▸ **Your task**
Would you copy out the following entries exactly, without any of the pictures?

Stored data:
◇ ◇ ◇ ◇ ◇
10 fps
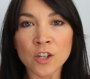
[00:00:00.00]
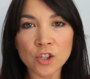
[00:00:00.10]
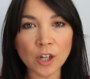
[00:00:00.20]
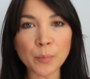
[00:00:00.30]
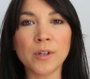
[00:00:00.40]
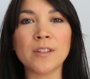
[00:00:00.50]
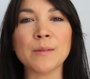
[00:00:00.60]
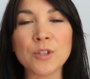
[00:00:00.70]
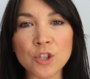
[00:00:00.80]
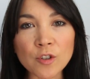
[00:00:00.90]
start putting
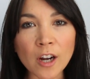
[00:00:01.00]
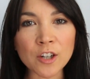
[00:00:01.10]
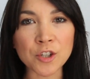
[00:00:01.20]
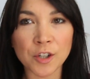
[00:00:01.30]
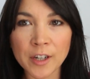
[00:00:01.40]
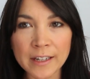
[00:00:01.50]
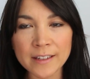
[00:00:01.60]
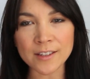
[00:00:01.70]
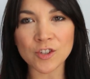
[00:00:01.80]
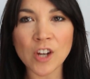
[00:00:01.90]
some structure
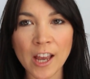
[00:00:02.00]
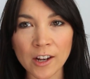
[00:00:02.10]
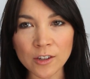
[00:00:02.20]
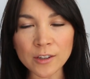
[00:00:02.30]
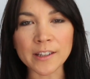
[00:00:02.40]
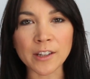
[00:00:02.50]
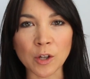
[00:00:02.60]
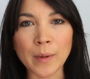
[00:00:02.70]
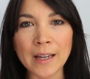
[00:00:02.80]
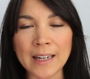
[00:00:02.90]
into this channel a
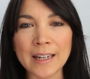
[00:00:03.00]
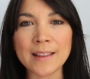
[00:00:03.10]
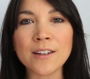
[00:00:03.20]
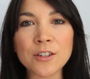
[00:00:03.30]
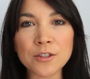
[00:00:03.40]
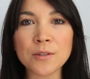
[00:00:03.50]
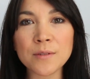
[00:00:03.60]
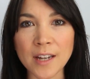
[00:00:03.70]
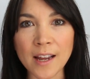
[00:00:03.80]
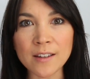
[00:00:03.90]
little bit. And I think on
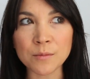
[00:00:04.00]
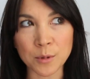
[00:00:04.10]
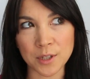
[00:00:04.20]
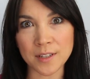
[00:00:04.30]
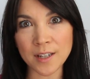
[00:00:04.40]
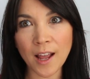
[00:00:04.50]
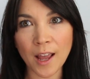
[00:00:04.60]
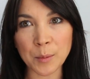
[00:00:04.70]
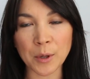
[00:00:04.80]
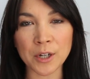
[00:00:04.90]
Tuesdays, which is
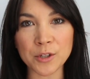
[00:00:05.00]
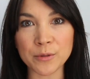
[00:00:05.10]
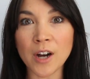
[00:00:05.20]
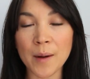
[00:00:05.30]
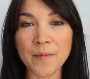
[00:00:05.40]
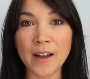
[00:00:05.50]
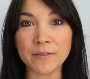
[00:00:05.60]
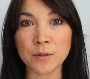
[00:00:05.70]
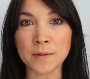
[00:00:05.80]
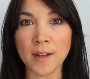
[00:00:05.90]
today, we're gonna do Top 5
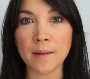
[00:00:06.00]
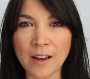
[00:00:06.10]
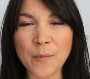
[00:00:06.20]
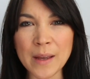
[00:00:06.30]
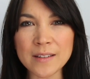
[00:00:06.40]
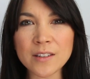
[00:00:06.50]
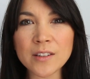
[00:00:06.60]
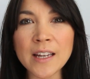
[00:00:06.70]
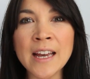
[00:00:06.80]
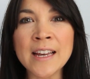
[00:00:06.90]
Tuesday. I've
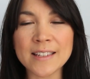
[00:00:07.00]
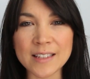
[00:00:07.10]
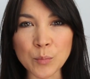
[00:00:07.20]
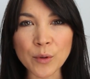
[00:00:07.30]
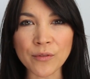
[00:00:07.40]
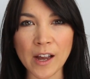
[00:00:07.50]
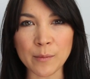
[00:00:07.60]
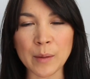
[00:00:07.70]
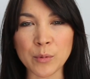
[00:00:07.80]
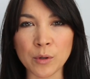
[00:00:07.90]
basically simplified
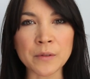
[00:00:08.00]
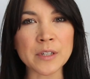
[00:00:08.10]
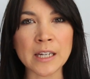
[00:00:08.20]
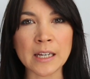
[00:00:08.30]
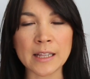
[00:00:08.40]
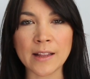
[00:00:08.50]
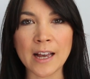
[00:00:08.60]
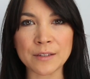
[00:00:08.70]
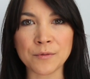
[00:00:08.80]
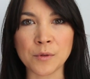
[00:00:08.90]
my beauty routine in the
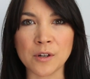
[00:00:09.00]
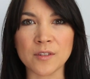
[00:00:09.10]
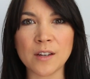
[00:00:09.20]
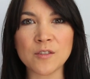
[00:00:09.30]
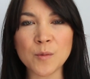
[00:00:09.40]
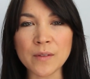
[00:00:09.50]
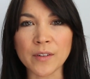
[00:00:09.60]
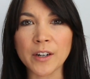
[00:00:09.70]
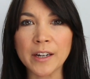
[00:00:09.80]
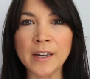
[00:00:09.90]
last few years. I used to be
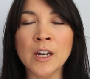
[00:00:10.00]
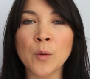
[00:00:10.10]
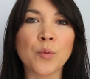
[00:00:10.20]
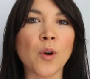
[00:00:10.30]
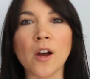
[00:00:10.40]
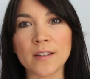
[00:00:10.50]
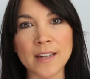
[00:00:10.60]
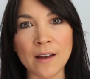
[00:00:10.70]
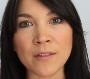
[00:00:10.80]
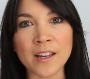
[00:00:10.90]
very product
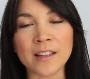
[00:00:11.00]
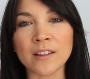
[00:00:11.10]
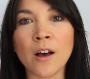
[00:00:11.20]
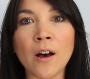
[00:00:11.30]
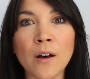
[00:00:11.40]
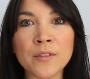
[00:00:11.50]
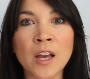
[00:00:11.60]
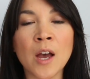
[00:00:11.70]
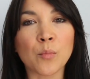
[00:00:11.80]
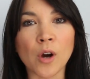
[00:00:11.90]
heavy. I loved
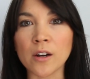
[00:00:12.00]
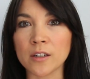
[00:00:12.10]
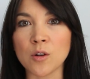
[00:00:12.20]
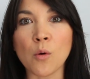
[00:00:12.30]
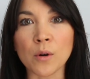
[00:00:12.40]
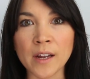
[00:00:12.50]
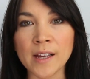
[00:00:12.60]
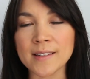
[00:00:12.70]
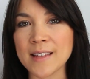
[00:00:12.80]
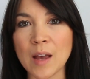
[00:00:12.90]
product
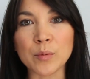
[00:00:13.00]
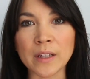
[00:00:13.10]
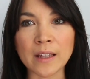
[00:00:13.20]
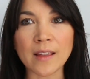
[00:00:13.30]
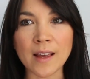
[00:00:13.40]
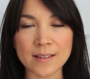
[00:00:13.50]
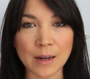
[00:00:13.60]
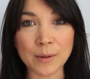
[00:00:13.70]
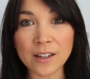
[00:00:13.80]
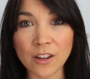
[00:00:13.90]
hoarding, sampling things, and
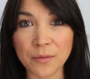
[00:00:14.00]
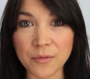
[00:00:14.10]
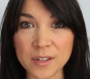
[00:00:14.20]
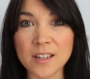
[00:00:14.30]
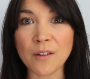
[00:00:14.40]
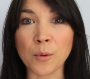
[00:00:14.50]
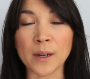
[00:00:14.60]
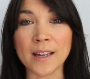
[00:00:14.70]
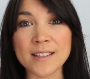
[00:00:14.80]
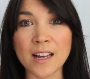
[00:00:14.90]
I would get a lot of free stuff
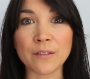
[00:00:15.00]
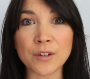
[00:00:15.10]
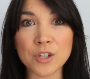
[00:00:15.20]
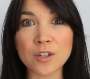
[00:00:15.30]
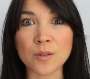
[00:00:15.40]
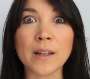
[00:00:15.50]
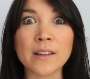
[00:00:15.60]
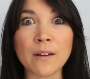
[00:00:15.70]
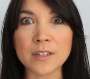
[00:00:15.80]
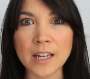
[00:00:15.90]
working in television, so I
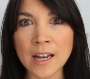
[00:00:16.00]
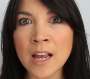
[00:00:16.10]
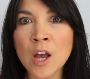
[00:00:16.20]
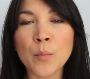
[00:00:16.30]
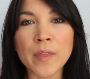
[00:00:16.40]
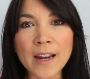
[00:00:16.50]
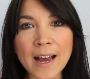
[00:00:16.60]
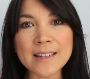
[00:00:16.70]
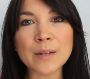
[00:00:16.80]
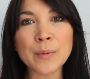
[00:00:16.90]
loved it. But then
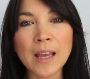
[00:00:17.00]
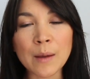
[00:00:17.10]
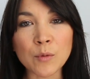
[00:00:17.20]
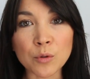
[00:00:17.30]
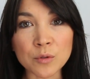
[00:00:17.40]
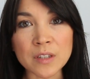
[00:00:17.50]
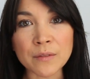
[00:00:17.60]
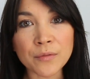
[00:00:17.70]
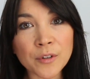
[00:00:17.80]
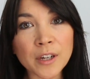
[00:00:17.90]
as I became
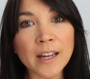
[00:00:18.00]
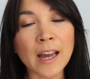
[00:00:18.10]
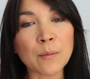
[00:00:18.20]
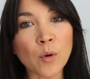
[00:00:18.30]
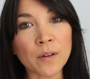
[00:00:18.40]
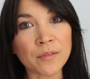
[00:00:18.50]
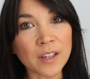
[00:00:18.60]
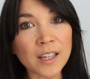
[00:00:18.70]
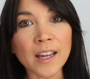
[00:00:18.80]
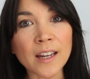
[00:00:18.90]
cruelty-free and more
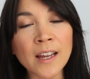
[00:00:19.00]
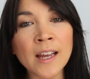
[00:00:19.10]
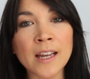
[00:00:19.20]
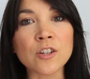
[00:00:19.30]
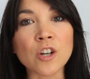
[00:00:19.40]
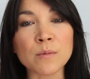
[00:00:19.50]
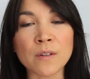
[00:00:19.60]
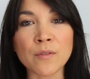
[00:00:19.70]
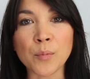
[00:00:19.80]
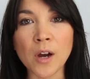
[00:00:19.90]
vegan in terms
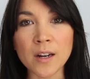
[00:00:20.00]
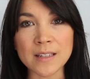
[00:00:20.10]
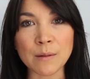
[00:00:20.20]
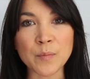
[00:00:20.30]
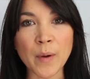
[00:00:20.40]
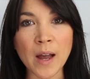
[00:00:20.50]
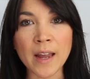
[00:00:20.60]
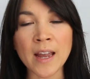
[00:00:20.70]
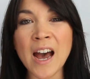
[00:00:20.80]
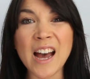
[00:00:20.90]
of the products I was
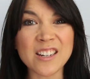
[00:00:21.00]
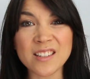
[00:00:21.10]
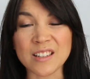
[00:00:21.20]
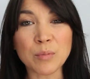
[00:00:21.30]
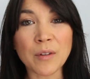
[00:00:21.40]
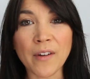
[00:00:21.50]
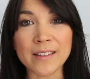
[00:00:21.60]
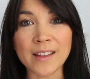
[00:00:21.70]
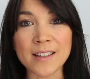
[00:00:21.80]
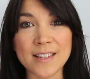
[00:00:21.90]
buying, I just
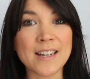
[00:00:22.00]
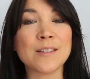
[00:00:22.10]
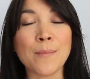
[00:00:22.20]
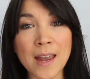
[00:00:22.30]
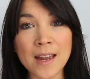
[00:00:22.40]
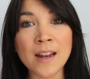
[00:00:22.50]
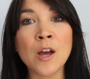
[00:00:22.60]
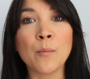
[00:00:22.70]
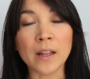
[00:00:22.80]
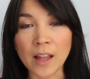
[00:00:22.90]
simplified things, and it's made
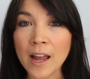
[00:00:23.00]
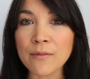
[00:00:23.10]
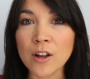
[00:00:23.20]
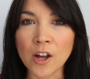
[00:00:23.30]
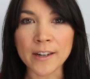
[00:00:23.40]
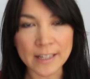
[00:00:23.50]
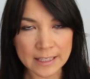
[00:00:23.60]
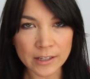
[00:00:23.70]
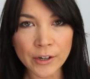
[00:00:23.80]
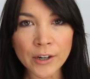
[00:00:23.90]
my life a lot
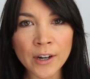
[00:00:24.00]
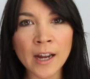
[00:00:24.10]
easier.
◇ ◇ ◇ ◇ ◇
▸ **Written solution**
10 fps
[00:00:00.00]
[00:00:00.10]
[00:00:00.20]
[00:00:00.30]
[00:00:00.40]
[00:00:00.50]
[00:00:00.60]
[00:00:00.70]
[00:00:00.80]
[00:00:00.90]
start putting
[00:00:01.00]
[00:00:01.10]
[00:00:01.20]
[00:00:01.30]
[00:00:01.40]
[00:00:01.50]
[00:00:01.60]
[00:00:01.70]
[00:00:01.80]
[00:00:01.90]
some structure
[00:00:02.00]
[00:00:02.10]
[00:00:02.20]
[00:00:02.30]
[00:00:02.40]
[00:00:02.50]
[00:00:02.60]
[00:00:02.70]
[00:00:02.80]
[00:00:02.90]
into this channel a
[00:00:03.00]
[00:00:03.10]
[00:00:03.20]
[00:00:03.30]
[00:00:03.40]
[00:00:03.50]
[00:00:03.60]
[00:00:03.70]
[00:00:03.80]
[00:00:03.90]
little bit. And I think on
[00:00:04.00]
[00:00:04.10]
[00:00:04.20]
[00:00:04.30]
[00:00:04.40]
[00:00:04.50]
[00:00:04.60]
[00:00:04.70]
[00:00:04.80]
[00:00:04.90]
Tuesdays, which is
[00:00:05.00]
[00:00:05.10]
[00:00:05.20]
[00:00:05.30]
[00:00:05.40]
[00:00:05.50]
[00:00:05.60]
[00:00:05.70]
[00:00:05.80]
[00:00:05.90]
today, we're gonna do Top 5
[00:00:06.00]
[00:00:06.10]
[00:00:06.20]
[00:00:06.30]
[00:00:06.40]
[00:00:06.50]
[00:00:06.60]
[00:00:06.70]
[00:00:06.80]
[00:00:06.90]
Tuesday. I've
[00:00:07.00]
[00:00:07.10]
[00:00:07.20]
[00:00:07.30]
[00:00:07.40]
[00:00:07.50]
[00:00:07.60]
[00:00:07.70]
[00:00:07.80]
[00:00:07.90]
basically simplified
[00:00:08.00]
[00:00:08.10]
[00:00:08.20]
[00:00:08.30]
[00:00:08.40]
[00:00:08.50]
[00:00:08.60]
[00:00:08.70]
[00:00:08.80]
[00:00:08.90]
my beauty routine in the
[00:00:09.00]
[00:00:09.10]
[00:00:09.20]
[00:00:09.30]
[00:00:09.40]
[00:00:09.50]
[00:00:09.60]
[00:00:09.70]
[00:00:09.80]
[00:00:09.90]
last few years. I used to be
[00:00:10.00]
[00:00:10.10]
[00:00:10.20]
[00:00:10.30]
[00:00:10.40]
[00:00:10.50]
[00:00:10.60]
[00:00:10.70]
[00:00:10.80]
[00:00:10.90]
very product
[00:00:11.00]
[00:00:11.10]
[00:00:11.20]
[00:00:11.30]
[00:00:11.40]
[00:00:11.50]
[00:00:11.60]
[00:00:11.70]
[00:00:11.80]
[00:00:11.90]
heavy. I loved
[00:00:12.00]
[00:00:12.10]
[00:00:12.20]
[00:00:12.30]
[00:00:12.40]
[00:00:12.50]
[00:00:12.60]
[00:00:12.70]
[00:00:12.80]
[00:00:12.90]
product
[00:00:13.00]
[00:00:13.10]
[00:00:13.20]
[00:00:13.30]
[00:00:13.40]
[00:00:13.50]
[00:00:13.60]
[00:00:13.70]
[00:00:13.80]
[00:00:13.90]
hoarding, sampling things, and
[00:00:14.00]
[00:00:14.10]
[00:00:14.20]
[00:00:14.30]
[00:00:14.40]
[00:00:14.50]
[00:00:14.60]
[00:00:14.70]
[00:00:14.80]
[00:00:14.90]
I would get a lot of free stuff
[00:00:15.00]
[00:00:15.10]
[00:00:15.20]
[00:00:15.30]
[00:00:15.40]
[00:00:15.50]
[00:00:15.60]
[00:00:15.70]
[00:00:15.80]
[00:00:15.90]
working in television, so I
[00:00:16.00]
[00:00:16.10]
[00:00:16.20]
[00:00:16.30]
[00:00:16.40]
[00:00:16.50]
[00:00:16.60]
[00:00:16.70]
[00:00:16.80]
[00:00:16.90]
loved it. But then
[00:00:17.00]
[00:00:17.10]
[00:00:17.20]
[00:00:17.30]
[00:00:17.40]
[00:00:17.50]
[00:00:17.60]
[00:00:17.70]
[00:00:17.80]
[00:00:17.90]
as I became
[00:00:18.00]
[00:00:18.10]
[00:00:18.20]
[00:00:18.30]
[00:00:18.40]
[00:00:18.50]
[00:00:18.60]
[00:00:18.70]
[00:00:18.80]
[00:00:18.90]
cruelty-free and more
[00:00:19.00]
[00:00:19.10]
[00:00:19.20]
[00:00:19.30]
[00:00:19.40]
[00:00:19.50]
[00:00:19.60]
[00:00:19.70]
[00:00:19.80]
[00:00:19.90]
vegan in terms
[00:00:20.00]
[00:00:20.10]
[00:00:20.20]
[00:00:20.30]
[00:00:20.40]
[00:00:20.50]
[00:00:20.60]
[00:00:20.70]
[00:00:20.80]
[00:00:20.90]
of the products I was
[00:00:21.00]
[00:00:21.10]
[00:00:21.20]
[00:00:21.30]
[00:00:21.40]
[00:00:21.50]
[00:00:21.60]
[00:00:21.70]
[00:00:21.80]
[00:00:21.90]
buying, I just
[00:00:22.00]
[00:00:22.10]
[00:00:22.20]
[00:00:22.30]
[00:00:22.40]
[00:00:22.50]
[00:00:22.60]
[00:00:22.70]
[00:00:22.80]
[00:00:22.90]
simplified things, and it's made
[00:00:23.00]
[00:00:23.10]
[00:00:23.20]
[00:00:23.30]
[00:00:23.40]
[00:00:23.50]
[00:00:23.60]
[00:00:23.70]
[00:00:23.80]
[00:00:23.90]
my life a lot
[00:00:24.00]
[00:00:24.10]
easier.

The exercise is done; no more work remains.